> _WHAT THE EXERCISE ASKS_: Every record must be repeated exactly; omit any pictures they contain.

> _Saved data entries_:
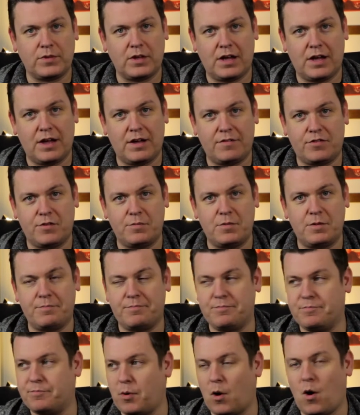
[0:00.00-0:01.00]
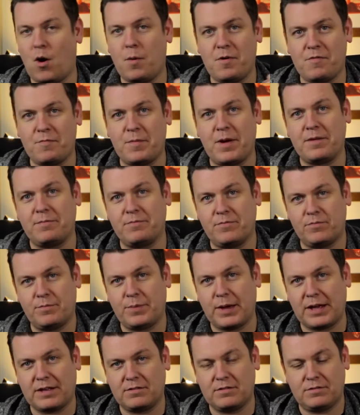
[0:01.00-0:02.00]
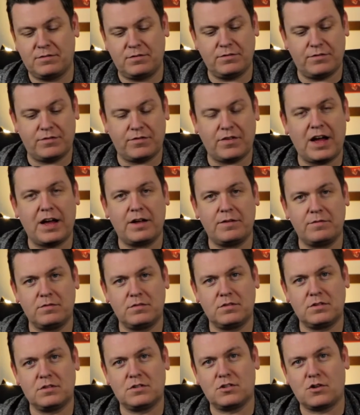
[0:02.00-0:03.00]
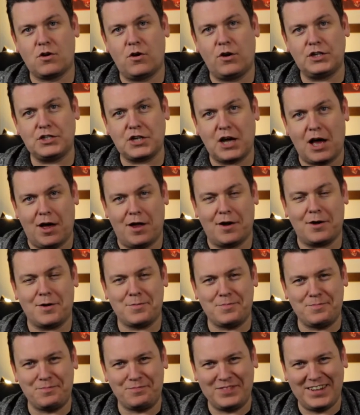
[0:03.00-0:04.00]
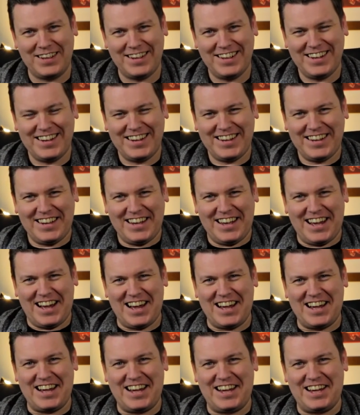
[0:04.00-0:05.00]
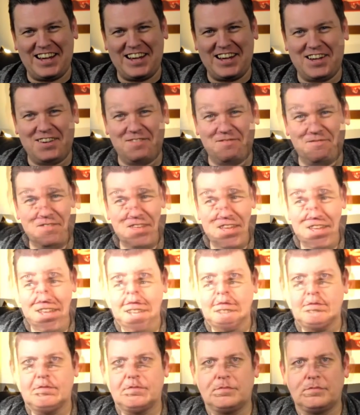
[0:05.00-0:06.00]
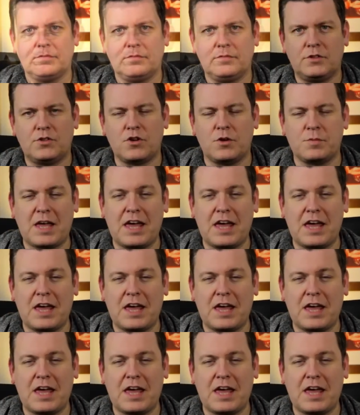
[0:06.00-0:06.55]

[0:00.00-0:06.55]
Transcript: uh, from the bottom of my big fat Scottish heart. um, So I'm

> _OUTPUT_:
[0:00.00-0:01.00]
[0:01.00-0:02.00]
[0:02.00-0:03.00]
[0:03.00-0:04.00]
[0:04.00-0:05.00]
[0:05.00-0:06.00]
[0:06.00-0:06.55]

[0:00.00-0:06.55]
Transcript: uh, from the bottom of my big fat Scottish heart. um, So I'm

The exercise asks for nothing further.